> Material to process:

——————————

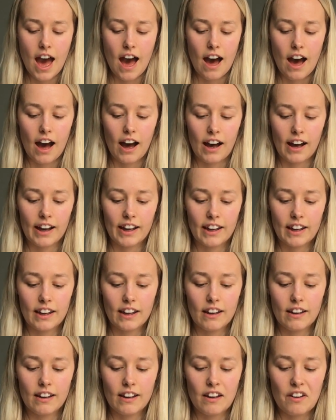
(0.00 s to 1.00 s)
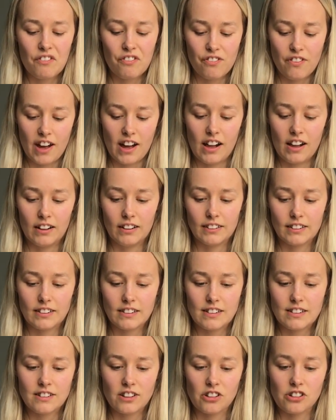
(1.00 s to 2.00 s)
I felt
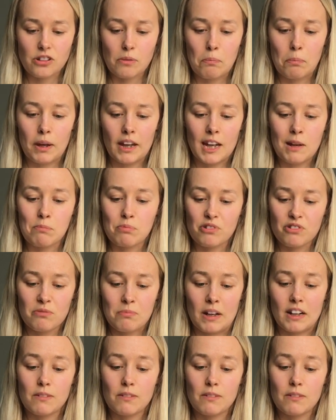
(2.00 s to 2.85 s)
such a big improvement.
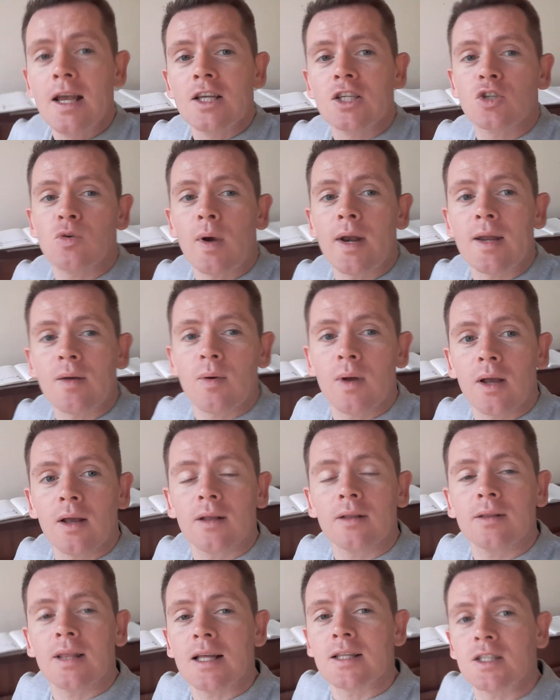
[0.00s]
So
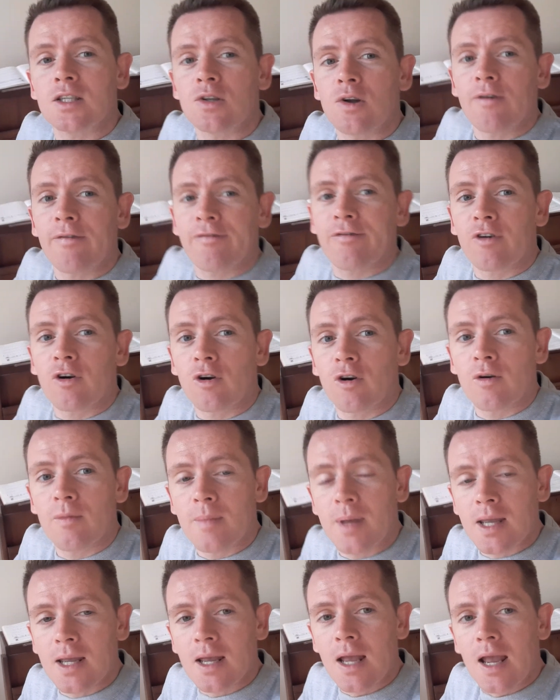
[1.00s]
anyway, that's enough for
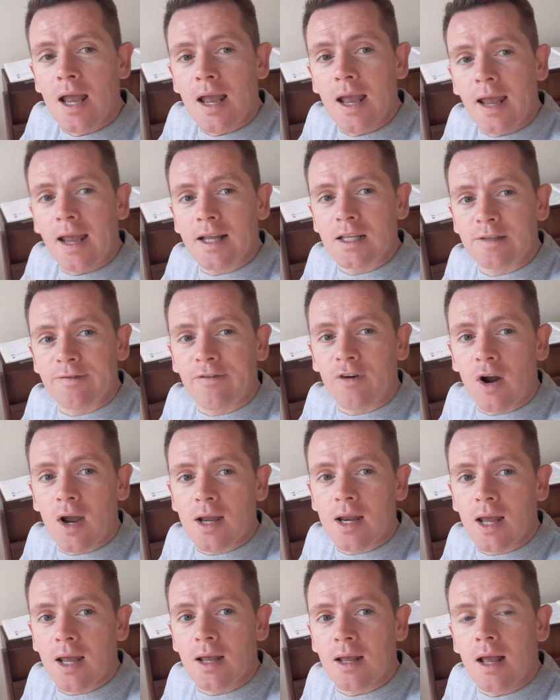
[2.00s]
me. It's
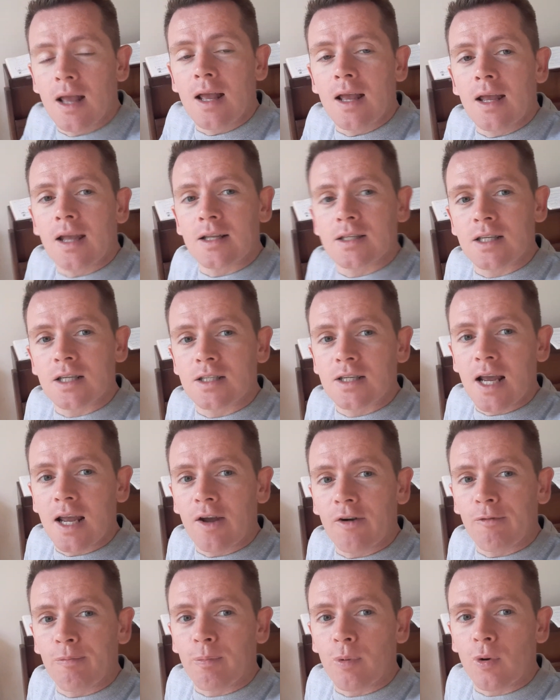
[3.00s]
Friday. It's a day
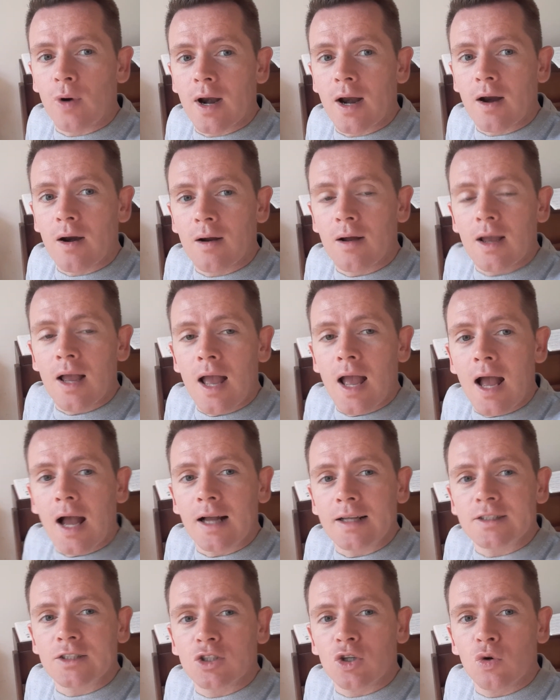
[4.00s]
of prayer.
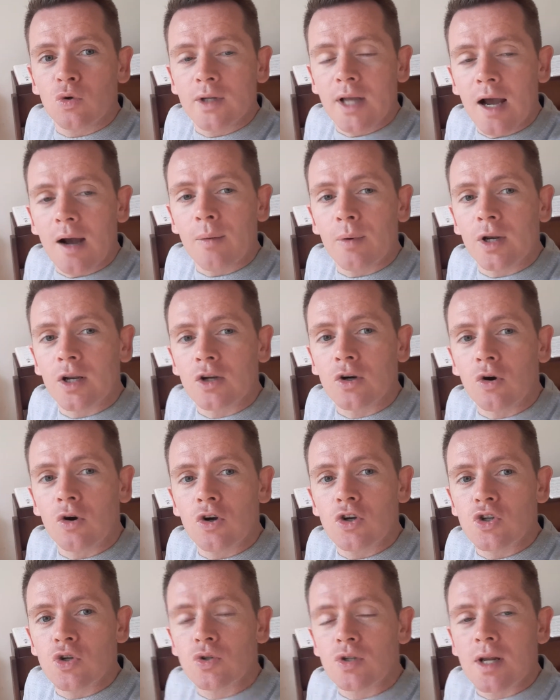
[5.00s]
And so, I would
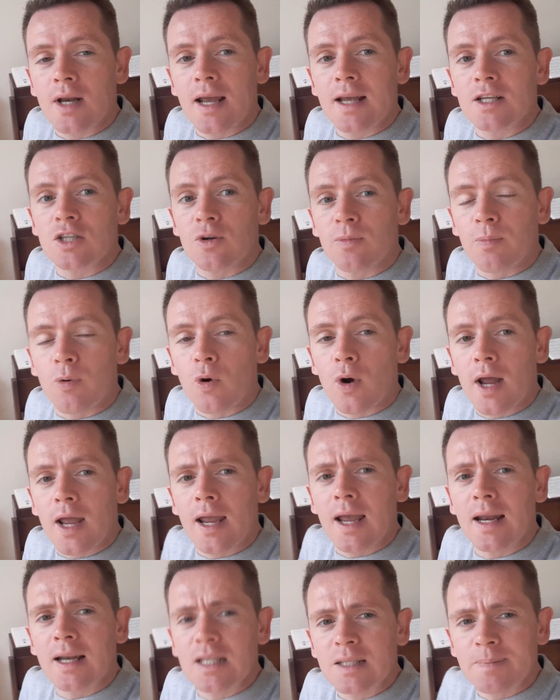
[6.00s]
encourage you today to
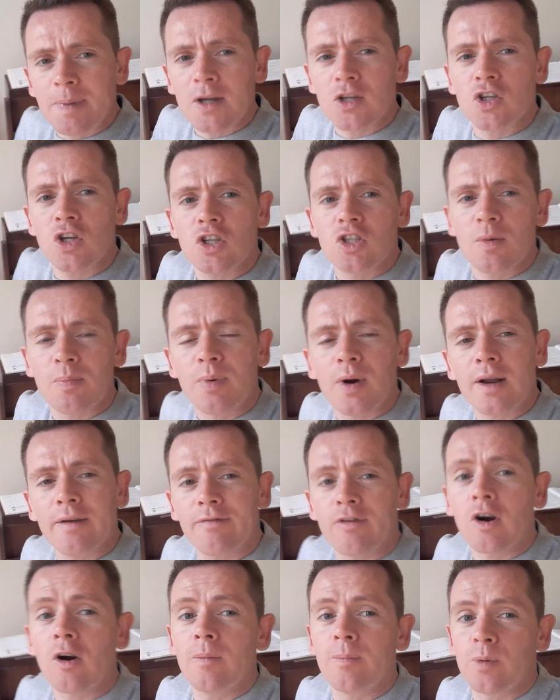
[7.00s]
pray, and especially to pray
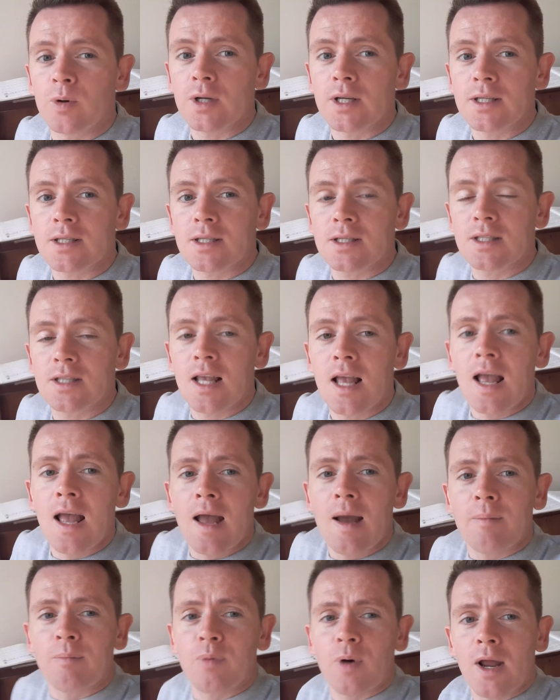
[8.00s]
for our priests.
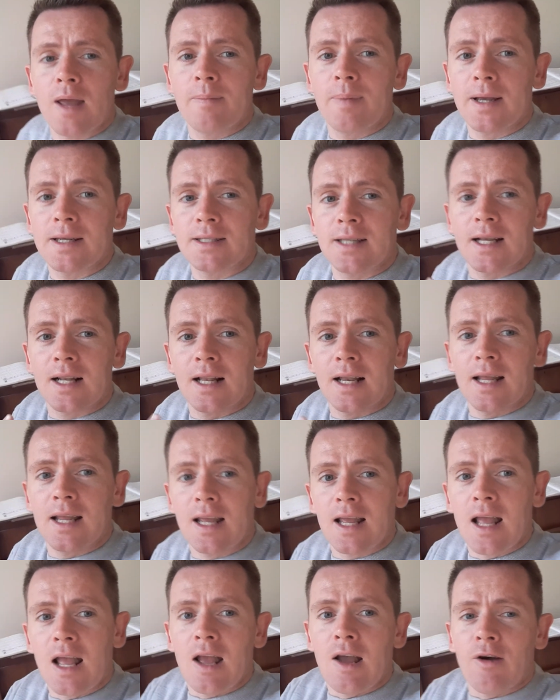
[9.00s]
Pray
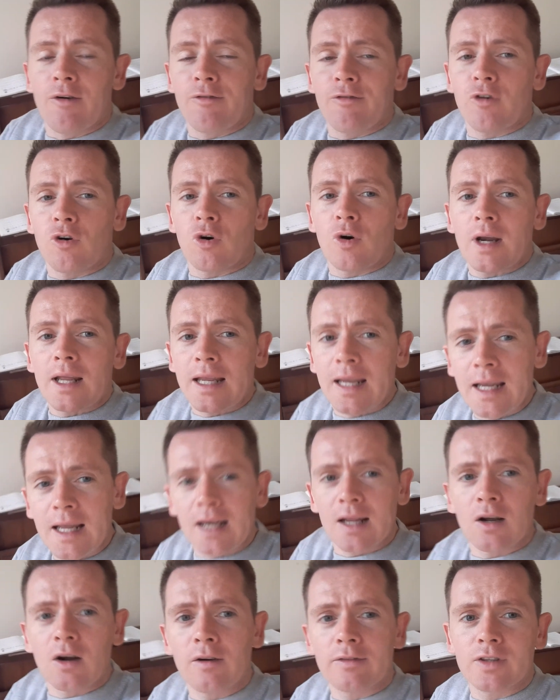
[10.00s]
basically for
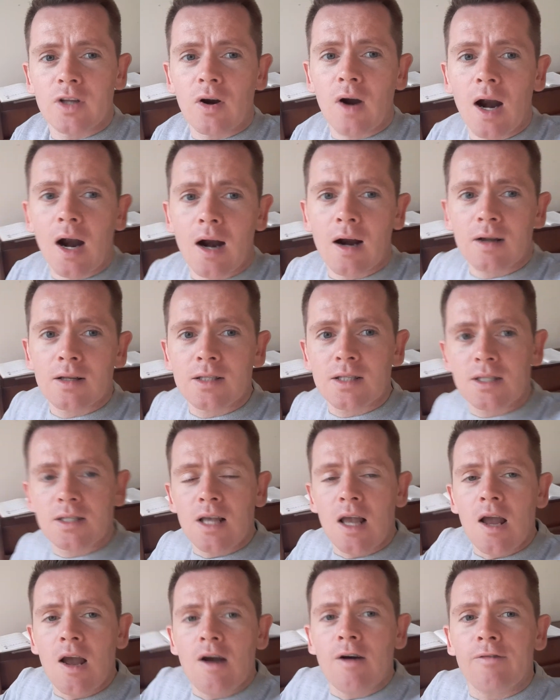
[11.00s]
healing of their
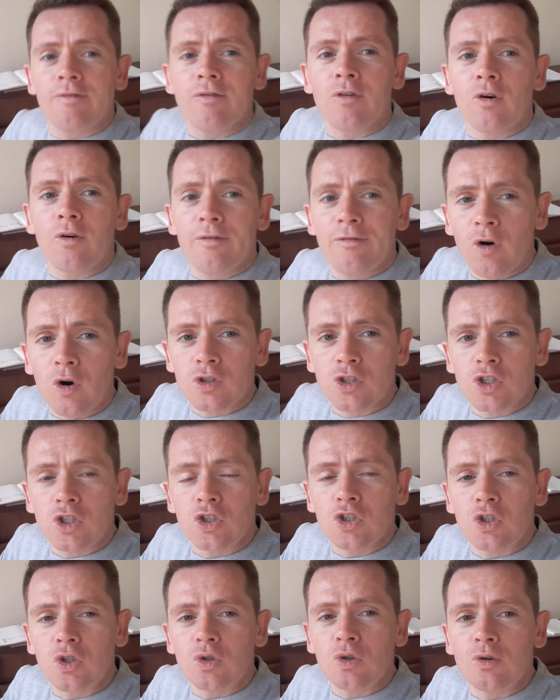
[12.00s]
hearts, for
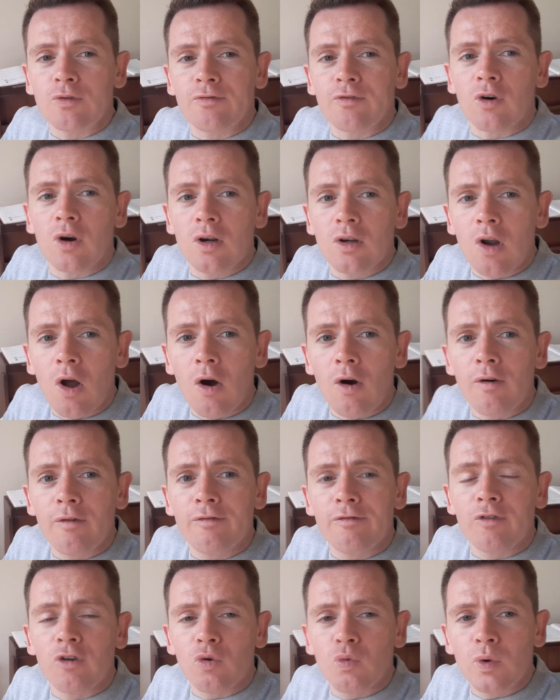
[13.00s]
fortitude, for
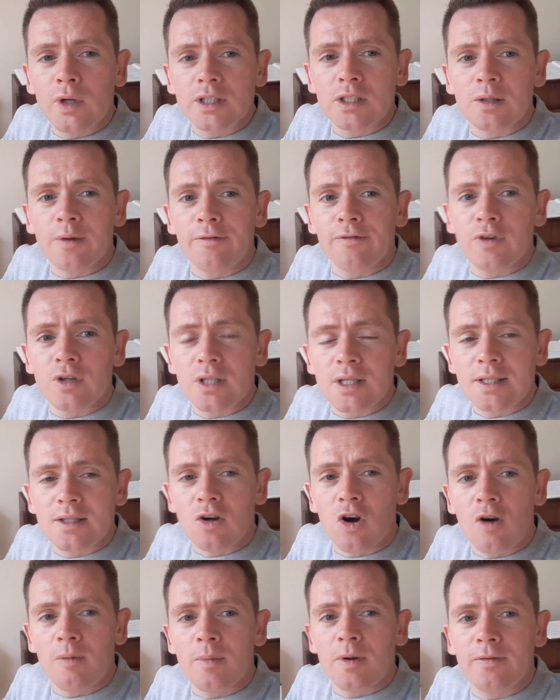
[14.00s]
love, for wisdom, for
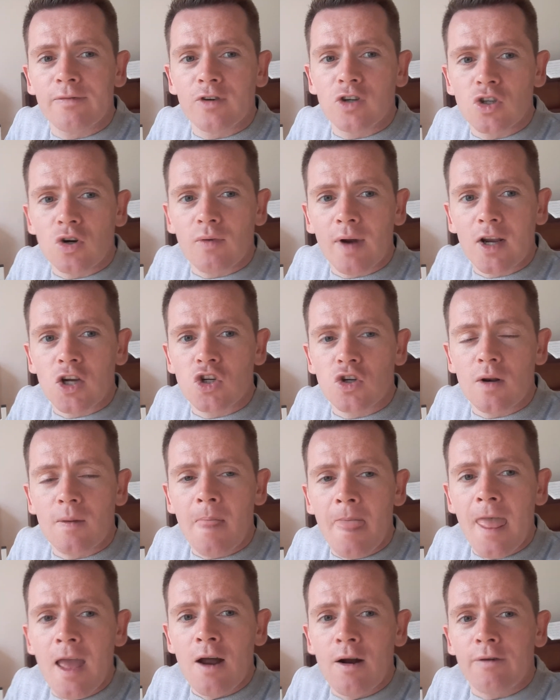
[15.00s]
discernment, for
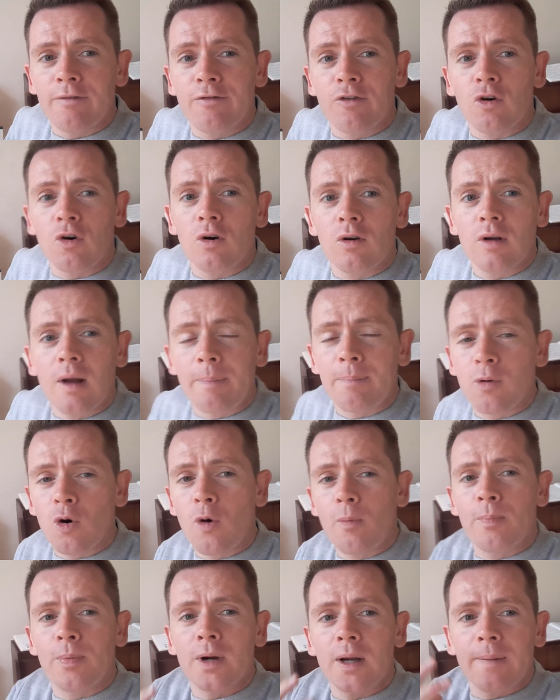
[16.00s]
direction, for
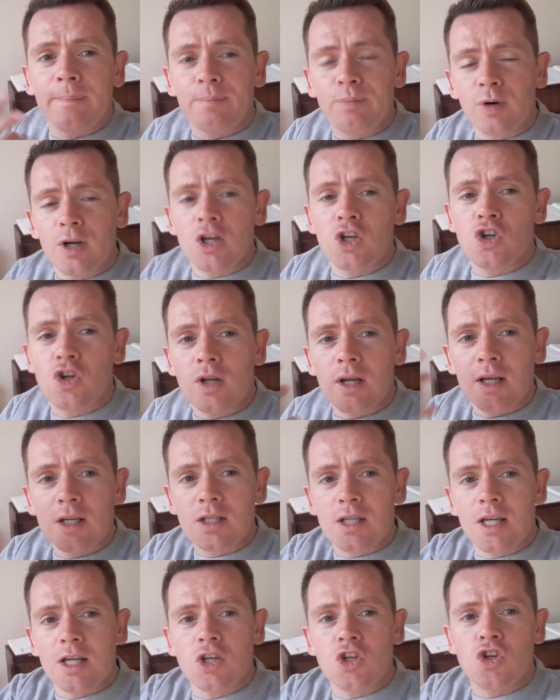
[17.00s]
appropriate preaching
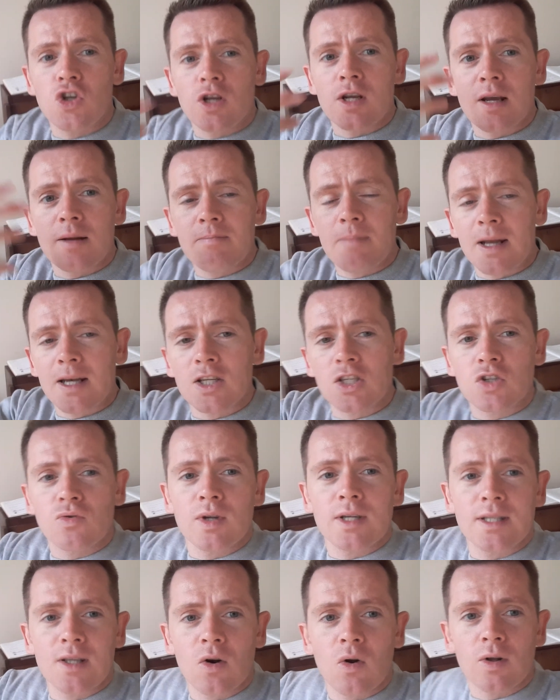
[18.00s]
and teaching and
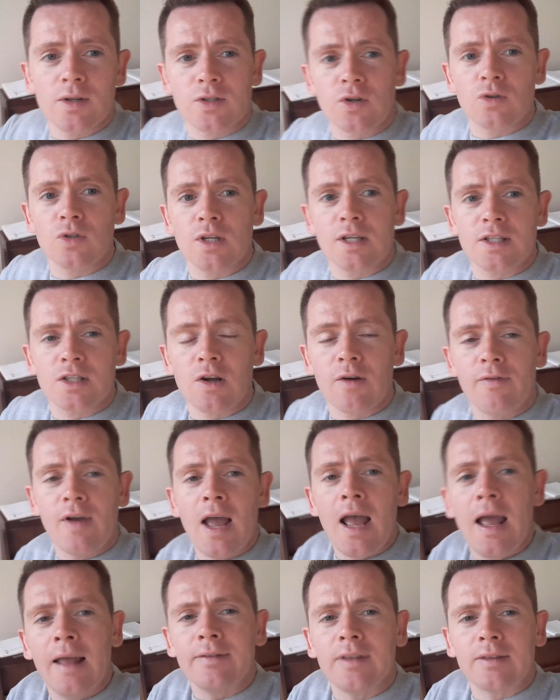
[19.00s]
ministries and all sorts of stuff,
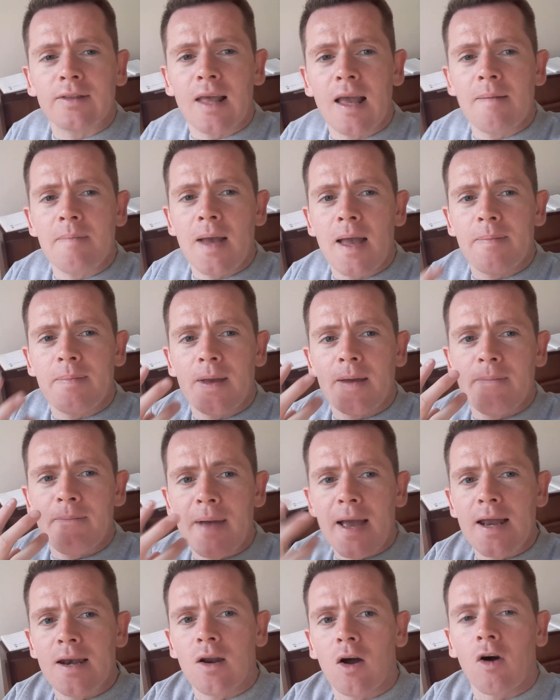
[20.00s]
that they may be
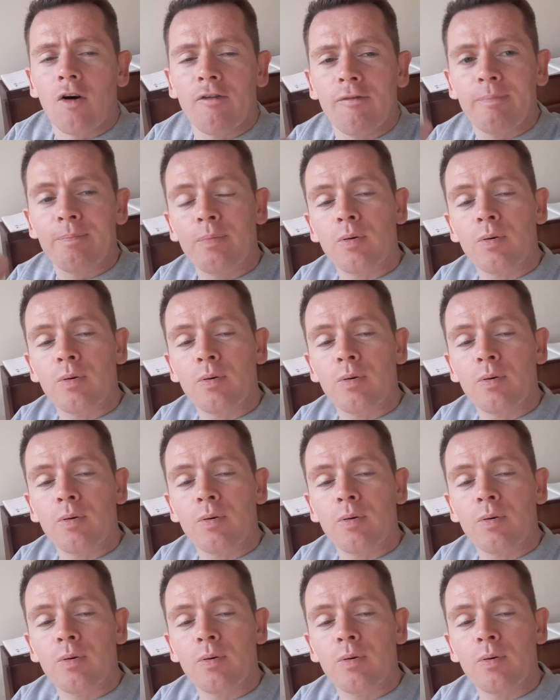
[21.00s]
men of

——————————

> The task: The answer must be the full listing retyped exactly, with no pictures in it.

> Written answer:
(0.00 s to 1.00 s)
(1.00 s to 2.00 s)
I felt
(2.00 s to 2.85 s)
such a big improvement.
[0.00s]
So
[1.00s]
anyway, that's enough for
[2.00s]
me. It's
[3.00s]
Friday. It's a day
[4.00s]
of prayer.
[5.00s]
And so, I would
[6.00s]
encourage you today to
[7.00s]
pray, and especially to pray
[8.00s]
for our priests.
[9.00s]
Pray
[10.00s]
basically for
[11.00s]
healing of their
[12.00s]
hearts, for
[13.00s]
fortitude, for
[14.00s]
love, for wisdom, for
[15.00s]
discernment, for
[16.00s]
direction, for
[17.00s]
appropriate preaching
[18.00s]
and teaching and
[19.00s]
ministries and all sorts of stuff,
[20.00s]
that they may be
[21.00s]
men of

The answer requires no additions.